Lena knows she's haunted, taunted by a painful past. She often finds herself drifting inside those grim memories, between sharp business meetings when sat idly behind her desk or at night lit up by moonlight already in one bourbon too deep. Vehemently attempting to remove those distasteful edges that always seemed to linger… but unable to stop questioning, unable to quash the cemetery of childhood skeletons and those broken promises that still exist inside a beautifully crafted analytical mind. Instead she roams the hallways examining the variety of gravestones, each with their own disheartened meaning. Quietly she ponders the ones reading 'Here Lies Lena Luthors Innocence RIP'.

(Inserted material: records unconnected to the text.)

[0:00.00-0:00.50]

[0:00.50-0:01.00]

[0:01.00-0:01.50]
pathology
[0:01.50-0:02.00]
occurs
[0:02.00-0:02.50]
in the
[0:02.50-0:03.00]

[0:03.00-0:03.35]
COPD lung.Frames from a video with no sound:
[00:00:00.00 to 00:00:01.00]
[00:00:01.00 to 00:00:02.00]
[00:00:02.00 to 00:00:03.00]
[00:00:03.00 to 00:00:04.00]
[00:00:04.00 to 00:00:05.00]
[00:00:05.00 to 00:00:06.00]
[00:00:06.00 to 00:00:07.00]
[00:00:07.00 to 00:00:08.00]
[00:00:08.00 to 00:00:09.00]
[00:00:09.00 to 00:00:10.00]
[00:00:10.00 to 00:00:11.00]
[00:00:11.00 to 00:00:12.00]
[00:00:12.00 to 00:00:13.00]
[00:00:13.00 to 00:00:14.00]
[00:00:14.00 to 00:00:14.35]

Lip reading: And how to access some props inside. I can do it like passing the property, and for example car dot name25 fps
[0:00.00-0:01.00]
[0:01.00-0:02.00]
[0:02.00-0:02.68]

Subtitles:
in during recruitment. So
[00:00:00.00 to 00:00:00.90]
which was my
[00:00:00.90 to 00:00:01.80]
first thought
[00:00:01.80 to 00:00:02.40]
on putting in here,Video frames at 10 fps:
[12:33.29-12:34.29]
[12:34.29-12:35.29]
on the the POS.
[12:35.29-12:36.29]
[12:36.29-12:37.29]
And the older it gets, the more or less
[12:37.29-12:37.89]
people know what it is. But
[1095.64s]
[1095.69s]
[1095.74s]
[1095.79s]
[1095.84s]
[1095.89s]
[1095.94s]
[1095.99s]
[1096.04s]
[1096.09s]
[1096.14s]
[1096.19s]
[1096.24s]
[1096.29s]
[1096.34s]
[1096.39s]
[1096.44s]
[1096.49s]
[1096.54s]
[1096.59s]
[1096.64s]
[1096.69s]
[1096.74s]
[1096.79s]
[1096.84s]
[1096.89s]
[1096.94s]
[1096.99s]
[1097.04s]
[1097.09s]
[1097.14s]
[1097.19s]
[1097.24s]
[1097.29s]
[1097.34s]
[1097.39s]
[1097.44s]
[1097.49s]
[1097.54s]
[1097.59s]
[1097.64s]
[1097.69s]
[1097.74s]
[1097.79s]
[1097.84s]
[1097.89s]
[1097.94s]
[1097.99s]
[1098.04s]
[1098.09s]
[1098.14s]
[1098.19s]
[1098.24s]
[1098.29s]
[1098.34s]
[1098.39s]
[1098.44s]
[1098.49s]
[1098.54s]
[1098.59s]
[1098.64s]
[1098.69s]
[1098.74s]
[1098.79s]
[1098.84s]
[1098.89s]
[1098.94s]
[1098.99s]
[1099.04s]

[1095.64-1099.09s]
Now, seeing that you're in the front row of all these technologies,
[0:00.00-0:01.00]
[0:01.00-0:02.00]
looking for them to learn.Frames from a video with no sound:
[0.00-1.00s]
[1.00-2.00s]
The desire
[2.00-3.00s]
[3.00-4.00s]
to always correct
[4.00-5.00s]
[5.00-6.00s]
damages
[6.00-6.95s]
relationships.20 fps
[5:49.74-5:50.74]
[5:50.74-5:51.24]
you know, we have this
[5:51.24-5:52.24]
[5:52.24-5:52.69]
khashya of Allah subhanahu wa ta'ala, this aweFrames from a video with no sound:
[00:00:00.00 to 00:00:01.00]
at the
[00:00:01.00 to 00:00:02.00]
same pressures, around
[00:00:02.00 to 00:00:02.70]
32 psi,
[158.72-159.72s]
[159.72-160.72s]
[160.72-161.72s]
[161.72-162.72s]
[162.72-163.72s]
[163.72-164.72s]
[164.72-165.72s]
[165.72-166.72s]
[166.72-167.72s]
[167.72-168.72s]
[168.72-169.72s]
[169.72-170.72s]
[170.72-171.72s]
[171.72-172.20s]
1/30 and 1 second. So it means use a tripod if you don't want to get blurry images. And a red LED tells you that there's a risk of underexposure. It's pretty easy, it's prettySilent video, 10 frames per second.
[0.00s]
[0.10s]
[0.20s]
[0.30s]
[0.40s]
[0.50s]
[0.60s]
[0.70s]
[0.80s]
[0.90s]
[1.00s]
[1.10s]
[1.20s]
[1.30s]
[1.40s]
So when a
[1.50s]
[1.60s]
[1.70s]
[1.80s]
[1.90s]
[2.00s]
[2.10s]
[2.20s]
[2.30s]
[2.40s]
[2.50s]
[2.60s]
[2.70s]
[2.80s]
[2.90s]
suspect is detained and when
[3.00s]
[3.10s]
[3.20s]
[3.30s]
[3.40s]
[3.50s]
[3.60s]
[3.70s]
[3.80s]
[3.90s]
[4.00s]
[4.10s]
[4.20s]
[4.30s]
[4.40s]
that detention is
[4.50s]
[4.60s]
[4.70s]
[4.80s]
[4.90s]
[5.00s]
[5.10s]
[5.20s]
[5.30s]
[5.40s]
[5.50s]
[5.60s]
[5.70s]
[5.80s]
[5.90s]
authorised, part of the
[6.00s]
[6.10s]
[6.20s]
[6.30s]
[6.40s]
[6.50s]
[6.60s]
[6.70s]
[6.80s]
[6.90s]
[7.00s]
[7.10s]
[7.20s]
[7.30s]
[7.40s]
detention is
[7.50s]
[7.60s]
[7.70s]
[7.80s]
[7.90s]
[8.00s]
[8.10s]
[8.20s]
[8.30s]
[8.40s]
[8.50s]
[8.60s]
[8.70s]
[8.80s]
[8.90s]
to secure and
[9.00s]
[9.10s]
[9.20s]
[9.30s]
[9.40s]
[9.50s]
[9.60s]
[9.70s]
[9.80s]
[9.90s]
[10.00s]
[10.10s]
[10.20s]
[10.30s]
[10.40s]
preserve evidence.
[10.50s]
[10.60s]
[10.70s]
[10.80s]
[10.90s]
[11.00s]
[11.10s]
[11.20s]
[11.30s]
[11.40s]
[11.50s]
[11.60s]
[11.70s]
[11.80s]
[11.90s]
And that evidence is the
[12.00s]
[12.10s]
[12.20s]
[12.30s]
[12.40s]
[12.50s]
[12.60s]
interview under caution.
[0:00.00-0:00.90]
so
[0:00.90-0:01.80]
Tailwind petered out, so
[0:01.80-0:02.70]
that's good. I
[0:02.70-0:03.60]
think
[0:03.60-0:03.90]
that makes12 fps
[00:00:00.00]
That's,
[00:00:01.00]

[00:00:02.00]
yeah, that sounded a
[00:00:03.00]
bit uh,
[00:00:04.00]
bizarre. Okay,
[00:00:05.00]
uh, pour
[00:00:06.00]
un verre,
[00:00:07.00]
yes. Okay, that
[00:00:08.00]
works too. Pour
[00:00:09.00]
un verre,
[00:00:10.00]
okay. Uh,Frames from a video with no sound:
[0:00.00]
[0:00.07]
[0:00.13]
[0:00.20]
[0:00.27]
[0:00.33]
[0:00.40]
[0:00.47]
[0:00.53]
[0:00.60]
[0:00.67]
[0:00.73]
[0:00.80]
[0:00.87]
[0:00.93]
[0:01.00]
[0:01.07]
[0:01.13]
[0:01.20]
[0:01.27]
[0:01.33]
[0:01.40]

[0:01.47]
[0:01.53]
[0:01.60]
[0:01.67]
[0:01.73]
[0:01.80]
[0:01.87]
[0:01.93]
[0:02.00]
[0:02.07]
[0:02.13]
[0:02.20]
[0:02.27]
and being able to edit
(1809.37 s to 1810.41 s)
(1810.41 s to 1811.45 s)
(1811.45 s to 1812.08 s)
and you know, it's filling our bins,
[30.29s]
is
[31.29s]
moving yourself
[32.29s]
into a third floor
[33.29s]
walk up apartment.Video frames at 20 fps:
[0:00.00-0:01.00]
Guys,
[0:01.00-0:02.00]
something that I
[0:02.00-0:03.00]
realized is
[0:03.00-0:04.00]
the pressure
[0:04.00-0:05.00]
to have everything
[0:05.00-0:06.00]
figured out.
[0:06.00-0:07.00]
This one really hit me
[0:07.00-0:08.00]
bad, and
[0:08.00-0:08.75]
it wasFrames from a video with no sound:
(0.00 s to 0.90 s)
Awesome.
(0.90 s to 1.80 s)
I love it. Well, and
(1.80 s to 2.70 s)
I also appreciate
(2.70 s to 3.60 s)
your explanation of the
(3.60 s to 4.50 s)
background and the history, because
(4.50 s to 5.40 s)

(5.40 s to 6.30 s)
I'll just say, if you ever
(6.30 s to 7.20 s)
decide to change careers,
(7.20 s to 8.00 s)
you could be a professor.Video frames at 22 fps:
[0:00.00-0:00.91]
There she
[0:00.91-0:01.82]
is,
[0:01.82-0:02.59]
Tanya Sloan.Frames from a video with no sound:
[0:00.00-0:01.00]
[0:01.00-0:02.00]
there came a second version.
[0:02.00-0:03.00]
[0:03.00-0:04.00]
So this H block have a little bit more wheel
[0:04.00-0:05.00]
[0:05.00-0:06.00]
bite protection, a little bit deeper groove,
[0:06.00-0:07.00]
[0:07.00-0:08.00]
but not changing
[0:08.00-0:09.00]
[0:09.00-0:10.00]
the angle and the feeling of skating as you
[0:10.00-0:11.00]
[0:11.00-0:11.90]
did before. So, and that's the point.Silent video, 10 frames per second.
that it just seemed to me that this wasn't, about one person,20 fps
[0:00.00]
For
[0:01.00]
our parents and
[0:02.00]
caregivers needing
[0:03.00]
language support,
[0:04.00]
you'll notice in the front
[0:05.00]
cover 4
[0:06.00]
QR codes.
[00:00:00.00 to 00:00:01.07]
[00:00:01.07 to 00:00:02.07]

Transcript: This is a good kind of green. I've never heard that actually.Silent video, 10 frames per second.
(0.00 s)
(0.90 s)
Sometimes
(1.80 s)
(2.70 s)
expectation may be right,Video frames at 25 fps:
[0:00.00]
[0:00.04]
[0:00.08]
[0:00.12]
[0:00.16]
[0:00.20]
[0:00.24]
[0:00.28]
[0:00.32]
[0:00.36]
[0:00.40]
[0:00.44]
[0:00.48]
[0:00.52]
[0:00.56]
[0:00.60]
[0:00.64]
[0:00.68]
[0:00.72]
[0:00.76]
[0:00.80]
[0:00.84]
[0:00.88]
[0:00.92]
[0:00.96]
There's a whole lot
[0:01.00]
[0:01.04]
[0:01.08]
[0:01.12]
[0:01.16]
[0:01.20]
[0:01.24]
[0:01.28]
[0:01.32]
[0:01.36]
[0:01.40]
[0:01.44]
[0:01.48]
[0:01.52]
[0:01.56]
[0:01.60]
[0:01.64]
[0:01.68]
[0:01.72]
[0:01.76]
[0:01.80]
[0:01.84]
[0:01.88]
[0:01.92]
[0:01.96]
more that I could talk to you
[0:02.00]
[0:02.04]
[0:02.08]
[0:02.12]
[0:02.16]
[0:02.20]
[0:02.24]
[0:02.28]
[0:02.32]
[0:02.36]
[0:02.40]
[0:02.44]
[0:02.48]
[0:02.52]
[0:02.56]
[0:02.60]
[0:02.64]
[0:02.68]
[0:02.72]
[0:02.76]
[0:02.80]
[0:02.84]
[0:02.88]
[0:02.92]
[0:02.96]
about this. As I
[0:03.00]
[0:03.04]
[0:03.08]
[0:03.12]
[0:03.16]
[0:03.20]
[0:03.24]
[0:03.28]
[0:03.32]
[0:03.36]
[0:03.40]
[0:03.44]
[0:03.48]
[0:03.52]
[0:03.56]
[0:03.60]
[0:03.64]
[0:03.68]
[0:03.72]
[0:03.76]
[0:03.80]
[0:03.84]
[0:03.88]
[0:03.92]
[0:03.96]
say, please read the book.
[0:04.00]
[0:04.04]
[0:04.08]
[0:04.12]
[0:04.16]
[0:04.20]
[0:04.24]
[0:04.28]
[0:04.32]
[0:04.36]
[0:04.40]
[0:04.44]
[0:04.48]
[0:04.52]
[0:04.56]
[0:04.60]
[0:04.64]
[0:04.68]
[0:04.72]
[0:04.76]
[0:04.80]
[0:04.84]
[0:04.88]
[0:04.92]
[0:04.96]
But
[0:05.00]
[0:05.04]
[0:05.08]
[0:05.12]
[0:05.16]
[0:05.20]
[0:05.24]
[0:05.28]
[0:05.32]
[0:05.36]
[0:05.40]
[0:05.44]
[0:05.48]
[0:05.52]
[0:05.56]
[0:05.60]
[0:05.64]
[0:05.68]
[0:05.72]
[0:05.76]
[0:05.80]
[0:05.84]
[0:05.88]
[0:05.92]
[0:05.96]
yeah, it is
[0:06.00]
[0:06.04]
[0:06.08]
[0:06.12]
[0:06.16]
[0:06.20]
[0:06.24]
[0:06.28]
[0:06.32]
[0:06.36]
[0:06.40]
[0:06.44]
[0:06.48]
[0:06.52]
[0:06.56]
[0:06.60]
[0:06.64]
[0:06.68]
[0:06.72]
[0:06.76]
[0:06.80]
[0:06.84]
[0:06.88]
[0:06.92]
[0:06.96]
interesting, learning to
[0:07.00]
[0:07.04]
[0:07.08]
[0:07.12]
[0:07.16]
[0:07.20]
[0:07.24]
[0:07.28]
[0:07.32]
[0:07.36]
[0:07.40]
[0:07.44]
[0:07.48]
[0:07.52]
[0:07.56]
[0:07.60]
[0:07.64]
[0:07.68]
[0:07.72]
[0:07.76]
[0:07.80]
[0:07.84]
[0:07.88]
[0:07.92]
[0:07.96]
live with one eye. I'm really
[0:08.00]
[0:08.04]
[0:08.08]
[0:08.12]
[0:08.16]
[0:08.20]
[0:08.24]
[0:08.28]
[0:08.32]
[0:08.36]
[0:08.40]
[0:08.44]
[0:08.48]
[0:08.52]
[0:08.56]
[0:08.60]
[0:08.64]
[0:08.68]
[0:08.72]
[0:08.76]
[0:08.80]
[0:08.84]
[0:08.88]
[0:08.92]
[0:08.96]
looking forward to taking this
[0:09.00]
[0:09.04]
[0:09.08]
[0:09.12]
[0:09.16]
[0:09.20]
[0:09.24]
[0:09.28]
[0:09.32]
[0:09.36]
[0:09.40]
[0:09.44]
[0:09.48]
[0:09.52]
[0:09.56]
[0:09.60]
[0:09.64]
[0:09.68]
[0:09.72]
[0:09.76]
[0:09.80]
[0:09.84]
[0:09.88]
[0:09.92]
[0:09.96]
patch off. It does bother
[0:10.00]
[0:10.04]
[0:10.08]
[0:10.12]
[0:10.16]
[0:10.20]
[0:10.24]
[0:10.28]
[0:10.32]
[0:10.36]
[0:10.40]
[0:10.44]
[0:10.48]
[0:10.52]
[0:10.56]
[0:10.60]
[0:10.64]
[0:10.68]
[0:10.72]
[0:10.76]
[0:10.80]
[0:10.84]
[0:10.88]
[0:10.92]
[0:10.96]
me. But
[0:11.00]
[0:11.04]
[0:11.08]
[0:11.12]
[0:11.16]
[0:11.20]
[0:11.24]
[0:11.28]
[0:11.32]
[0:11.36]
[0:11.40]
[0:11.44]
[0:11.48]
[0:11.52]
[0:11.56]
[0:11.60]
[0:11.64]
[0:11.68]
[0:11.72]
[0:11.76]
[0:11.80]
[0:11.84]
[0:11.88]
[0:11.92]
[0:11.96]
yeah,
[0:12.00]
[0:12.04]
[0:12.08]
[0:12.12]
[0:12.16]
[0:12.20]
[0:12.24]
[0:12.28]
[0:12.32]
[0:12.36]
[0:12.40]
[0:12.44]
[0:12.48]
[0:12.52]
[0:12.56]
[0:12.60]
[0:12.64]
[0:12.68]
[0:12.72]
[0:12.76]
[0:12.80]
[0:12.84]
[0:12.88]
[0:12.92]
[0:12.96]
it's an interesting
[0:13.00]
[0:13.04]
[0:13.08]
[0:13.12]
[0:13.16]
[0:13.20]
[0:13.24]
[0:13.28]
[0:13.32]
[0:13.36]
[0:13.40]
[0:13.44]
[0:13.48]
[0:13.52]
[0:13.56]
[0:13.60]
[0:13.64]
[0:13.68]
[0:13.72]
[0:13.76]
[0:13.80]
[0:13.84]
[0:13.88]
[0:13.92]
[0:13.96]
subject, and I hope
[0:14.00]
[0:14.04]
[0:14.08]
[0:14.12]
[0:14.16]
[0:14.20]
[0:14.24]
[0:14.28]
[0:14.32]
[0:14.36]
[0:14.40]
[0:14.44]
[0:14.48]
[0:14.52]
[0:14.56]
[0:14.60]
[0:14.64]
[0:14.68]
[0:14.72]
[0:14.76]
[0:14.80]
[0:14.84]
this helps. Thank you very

Of a morning covered in bubbles and soap suds as she valiantly rubs at her pale complexion, scrubbing just a little too hard as she tries and tries and tries desperately to strip away layers of sickness and anxiety. Perilous thoughts convincing her that sludge was buried somewhere underneath. Knowing that as unmarked, unblemished and surprisingly unscarred her 'pretty' outside form maybe, if you where to peel it back ..take just one tiny peak there'd be no flesh, no blood, no marrow... no humanity left at all... that mud only covers the indentation of the place where Lillian's fist had soiled and sold her soul...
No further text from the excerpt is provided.